Aber um Wissenschaft geht es bei der Darstellung der Pisa-Studie schon lange nicht mehr. Eher fühlt man sich als Beobachterin an Pippi Langstrumpf erinnert: Die macht sich ihre Welt auch so, wie sie ihr gefällt. Wissenschaftliche Analysen werden von den politisch Verantwortlichen lückenhaft präsentiert, ihre Aussagekraft wird heruntergespielt – bis nichts mehr von ihr übrigbleibt. Es könnte ja sonst jemand politische Konsequenzen fordern. Dass mag bei Gewerkschaften und reformmüden Lehrern ankommen; den SchülerInnen, die zu den Bildungsverlierern zählen, hilft es null. Das Schulsystem braucht unabhängige, schonungslose Bestandsaufnahmen und den unverstellten Blick von außen, um Defizite klar zu benennen und wirksam gegenzusteuern.
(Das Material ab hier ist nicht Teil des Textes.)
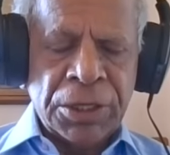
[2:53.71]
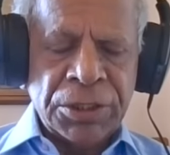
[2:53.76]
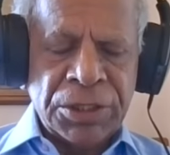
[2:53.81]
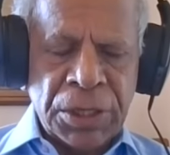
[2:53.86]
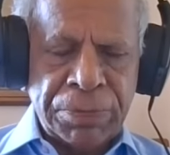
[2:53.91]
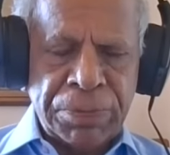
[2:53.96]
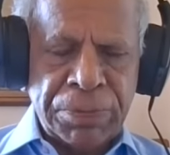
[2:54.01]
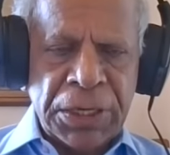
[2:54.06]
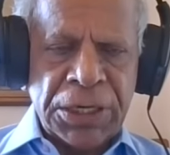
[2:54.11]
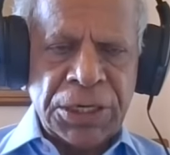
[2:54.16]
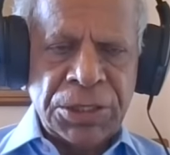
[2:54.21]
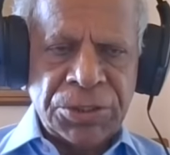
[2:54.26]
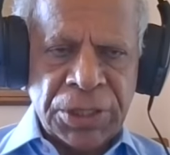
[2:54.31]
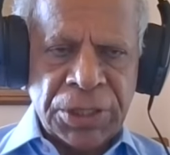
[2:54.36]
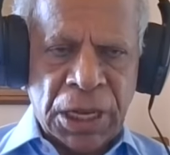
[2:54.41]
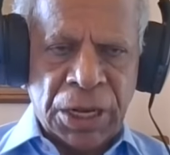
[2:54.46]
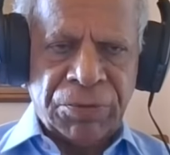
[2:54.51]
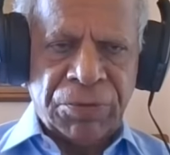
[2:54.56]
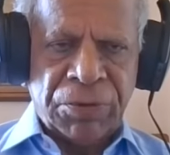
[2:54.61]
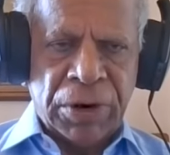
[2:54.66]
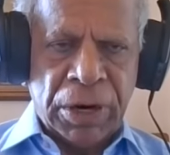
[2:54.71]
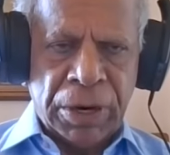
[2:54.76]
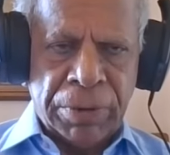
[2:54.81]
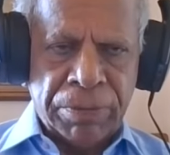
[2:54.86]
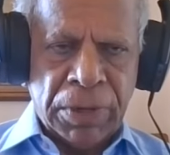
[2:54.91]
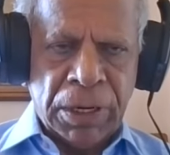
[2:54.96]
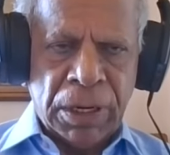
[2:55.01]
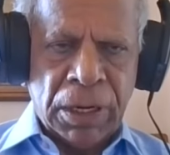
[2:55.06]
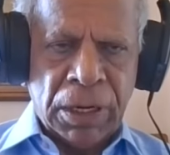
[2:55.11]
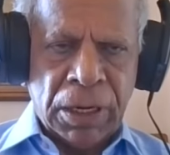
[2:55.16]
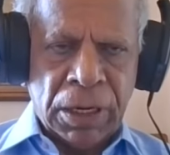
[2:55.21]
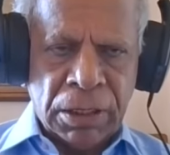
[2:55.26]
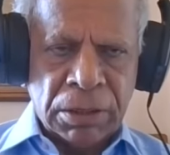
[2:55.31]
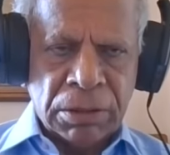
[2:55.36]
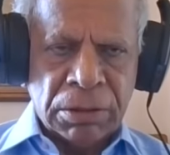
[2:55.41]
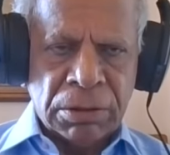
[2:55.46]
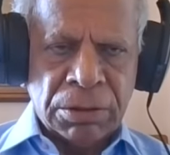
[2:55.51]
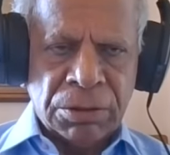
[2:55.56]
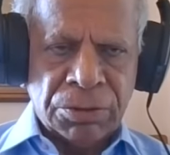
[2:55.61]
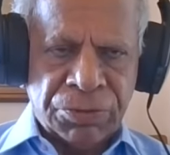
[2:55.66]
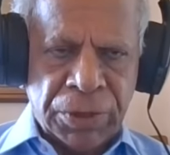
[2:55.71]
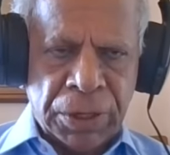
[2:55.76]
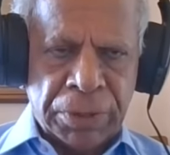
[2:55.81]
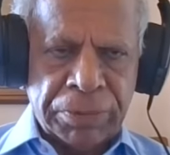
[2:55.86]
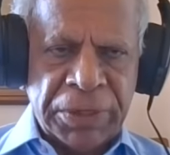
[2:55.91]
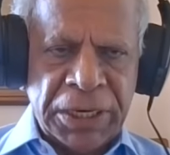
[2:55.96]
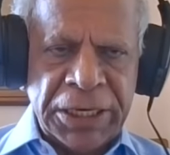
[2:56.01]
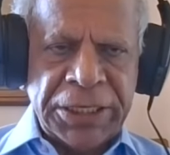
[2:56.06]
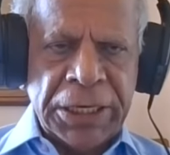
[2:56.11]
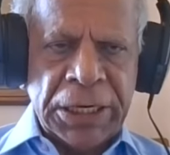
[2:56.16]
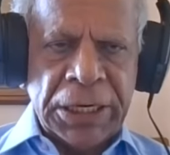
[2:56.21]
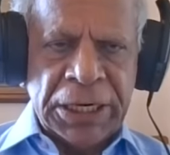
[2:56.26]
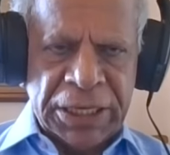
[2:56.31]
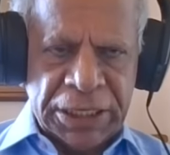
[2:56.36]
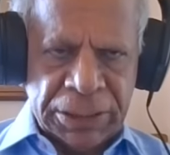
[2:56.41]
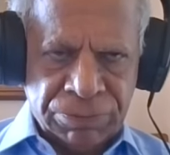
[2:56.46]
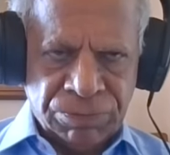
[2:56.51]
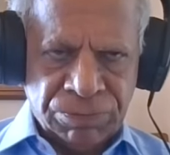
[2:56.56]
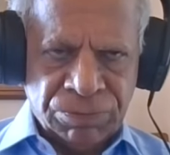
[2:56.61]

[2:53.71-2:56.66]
Submarines are from Italy.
Die landesweiten Leistungstests des Lucet sind kaum ein Ersatz für das internationale Bildungsmonitoring, was sich nicht zuletzt am geringen öffentlichen Interesse zeigt, das dem Nationalen Bildungsbericht 2018 (sogar von Bildungsakteuren) entgegengebracht wurde.

Dass Politiker sich schwer damit tun, sich negativen Trends zu stellen (und dieser Schulminister, wie seine Abwesenheit belegt, ganz besonders), weil das ihre Politik infrage stellt, und sie lieber Schönwetternachrichten verbreiten, ist nichts Neues. Erstaunlich ist allerdings, dass ein Dienst wie der Script, der zwar zum Ministerium gehört, aber in seinem Namen zumindest den Anspruch wissenschaftlicher Recherche trägt, sich für eine so verzerrende Vorstellung hergibt. Diejenigen, die interessiert sind, die Pisa-Studie von 2018 ungefiltert und ohne die beschriebenen Auslassungen zu lesen: Die OECD hat einen Länderbericht zu Luxemburg veröffentlicht, der unter www.oecd.org/pisa/publications/PISA2018_CNT_LUX.pdf abgerufen werden kann.